第1回高遠ブックフェスティバル

2009年8月29日(土)と30日(日)に開催された高遠ブックフェスティバルに行ってきました。
高遠というのは、桜(タカトオコヒガンザクラ)の名所として、あるいは、その桜の名所となっている高遠城(現在は城址公園)で有名かもしれません。ちなみに高遠城は、武田氏の時代には武田勝頼仁科盛信、江戸時代には保科氏、鳥井氏、内藤氏が城主でした。江戸時代には、大奥を舞台にした勢力争いである絵島生島事件の中心人物、絵島が流された地でもありました。現在は伊那市の一部となっています。
一般社団法人 伊那市観光協会 公式ホームページ – おいでな伊那

その高遠で「日本初のブックツーリズム」の試みとして開催されたのが、高遠ブックフェスティバルです。
第1回高遠ブックフェスティバル公式ページ

2500人が来場した、というブログ記事もあります。車がないと訪れるのにはちょっと不便なまちですが、「人が多くて何もできない!」ということもなく、幸い天候にも恵まれ、信州の自然と美味しい食べ物、そして何よりも「本」。なかなか気持ちのいい週末を過せました。

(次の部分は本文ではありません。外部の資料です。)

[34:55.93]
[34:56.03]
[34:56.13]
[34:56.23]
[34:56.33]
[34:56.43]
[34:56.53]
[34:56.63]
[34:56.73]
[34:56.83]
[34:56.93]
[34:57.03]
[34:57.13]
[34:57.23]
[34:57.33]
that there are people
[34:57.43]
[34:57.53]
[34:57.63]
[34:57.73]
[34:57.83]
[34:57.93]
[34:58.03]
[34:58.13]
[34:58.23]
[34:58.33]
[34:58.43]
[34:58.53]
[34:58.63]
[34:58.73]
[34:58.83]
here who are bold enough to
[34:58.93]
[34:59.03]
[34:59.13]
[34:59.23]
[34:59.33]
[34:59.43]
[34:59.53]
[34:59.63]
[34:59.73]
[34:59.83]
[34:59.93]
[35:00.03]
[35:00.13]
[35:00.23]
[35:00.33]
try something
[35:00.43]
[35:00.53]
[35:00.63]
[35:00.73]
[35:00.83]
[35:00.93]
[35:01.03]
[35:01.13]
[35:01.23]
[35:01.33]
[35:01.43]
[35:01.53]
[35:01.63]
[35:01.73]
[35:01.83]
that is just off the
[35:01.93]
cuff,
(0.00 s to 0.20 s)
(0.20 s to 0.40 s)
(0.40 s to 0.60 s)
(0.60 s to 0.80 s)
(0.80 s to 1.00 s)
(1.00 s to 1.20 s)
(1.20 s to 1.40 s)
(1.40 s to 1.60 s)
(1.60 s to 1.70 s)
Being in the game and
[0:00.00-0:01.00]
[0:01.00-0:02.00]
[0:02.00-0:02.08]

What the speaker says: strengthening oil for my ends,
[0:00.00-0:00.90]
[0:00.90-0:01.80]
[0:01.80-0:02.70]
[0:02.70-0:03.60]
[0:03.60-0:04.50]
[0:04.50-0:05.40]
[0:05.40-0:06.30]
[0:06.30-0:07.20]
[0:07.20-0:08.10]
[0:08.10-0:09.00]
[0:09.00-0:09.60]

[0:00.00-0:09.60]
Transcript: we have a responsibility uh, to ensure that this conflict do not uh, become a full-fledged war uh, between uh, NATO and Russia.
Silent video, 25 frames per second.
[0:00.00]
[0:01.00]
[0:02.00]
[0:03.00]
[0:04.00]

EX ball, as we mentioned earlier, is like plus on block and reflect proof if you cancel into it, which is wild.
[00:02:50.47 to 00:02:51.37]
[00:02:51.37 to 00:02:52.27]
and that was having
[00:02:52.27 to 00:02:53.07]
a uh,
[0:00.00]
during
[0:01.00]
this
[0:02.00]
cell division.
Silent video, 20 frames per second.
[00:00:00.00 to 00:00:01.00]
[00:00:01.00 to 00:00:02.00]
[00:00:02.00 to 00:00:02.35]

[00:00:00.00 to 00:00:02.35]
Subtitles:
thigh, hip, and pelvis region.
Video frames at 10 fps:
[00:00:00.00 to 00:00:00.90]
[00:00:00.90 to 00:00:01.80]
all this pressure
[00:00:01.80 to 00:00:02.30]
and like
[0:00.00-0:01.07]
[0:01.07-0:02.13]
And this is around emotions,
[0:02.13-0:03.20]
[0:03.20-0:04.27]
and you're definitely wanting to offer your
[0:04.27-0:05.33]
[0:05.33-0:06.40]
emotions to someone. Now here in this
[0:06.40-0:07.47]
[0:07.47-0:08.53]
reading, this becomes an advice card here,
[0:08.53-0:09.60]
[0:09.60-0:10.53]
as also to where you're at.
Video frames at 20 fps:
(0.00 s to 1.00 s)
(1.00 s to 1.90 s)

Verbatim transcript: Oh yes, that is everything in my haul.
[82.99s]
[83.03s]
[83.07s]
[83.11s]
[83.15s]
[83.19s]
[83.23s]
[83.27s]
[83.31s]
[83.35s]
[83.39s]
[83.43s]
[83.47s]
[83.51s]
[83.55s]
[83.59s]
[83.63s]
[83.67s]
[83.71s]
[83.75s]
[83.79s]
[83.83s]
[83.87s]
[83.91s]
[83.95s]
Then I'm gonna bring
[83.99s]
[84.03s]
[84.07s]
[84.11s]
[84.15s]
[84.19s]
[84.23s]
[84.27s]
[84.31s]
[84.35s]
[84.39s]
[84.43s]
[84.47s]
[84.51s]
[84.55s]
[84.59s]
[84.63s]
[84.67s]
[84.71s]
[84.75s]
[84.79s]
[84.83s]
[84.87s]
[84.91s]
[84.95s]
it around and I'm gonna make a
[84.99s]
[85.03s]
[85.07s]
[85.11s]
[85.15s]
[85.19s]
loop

「ブックフェスティバル」というには、「本の量」が決して多くなかったのは気になりましたが、いくつか興味深いものを買えました。
長野県内の出版社さんが展示即売会を開いた「矢沢クリーニング店」の出展ブース(?)では、「安楽死尊厳死」問題に関連して探していた「姥捨て説話」に関する一草舎さんの本を買うことができました。アマゾンでも手に入らない(検索でヒットすらしない)本だったので、ちょっと嬉しいです。ちなみに購入したのは、「信州の名著復刊シリーズ 信州の伝説と子どもたち」のなかの2冊です。ホームページでは「分売不可」でしたが、展示即売会では2冊だけでも買うことができました。
また、「北条ストア」での古本販売会には、団地堂(長野)、あうん堂(金沢)、トムの庭(愛知)、パラディ(東京)、耳をすます書店(東京)、オヨヨ書林(東京)の各書店さんが出展されていました。
ほかにも、3月に訪問した「本の家」さんをはじめ、高遠のまちを歩けば自然と本を売っているお店に出会えたり、まちかどに本棚が置かれていたり、「ブックタウン」の雰囲気を感じることができました。

「本」といいながら、意外と忘れられがちなのは「製本屋さん」かもしれません。ヘイ・オン・ワイにも製本屋が数軒あったりしたのですが、今回のブックフェスティバルにも、美篶堂(みすず堂)さんが出展したり製本ワークショップなどイベントを開催されていていたのは、とってもよかったです。(ちなみに、高遠と伊那市市街地の間に、「美篶」という地域があります。)

お世話になっている大学の先生の学部ゼミ生が、「世界の本の町紹介」ということで写真展示を行ったことに関係して、お邪魔しましたが、もちろん、「世界の本の町」としてもっとも有名な「ヘイ・オン・ワイ」に関する文章も書いたことがあり、これまのエントリーでも何度か取り上げてきたので、研究の延長でもありました。
3月5日のエントリー:ヘイ・オン・ワイの古書店街を歩く4月3日のエントリー:高遠 本の家と長藤文庫への訪問4月12日のエントリー:ヘイ・オン・ワイとリチャード・ブースに関する本のメモ9月8日のエントリー:なぜヘイ・オン・ワイで本を買うのか?

研究とか何とか堅苦しいこと抜きにして、来年も開催予定ということなので、また都合があえば訪れてみたいです。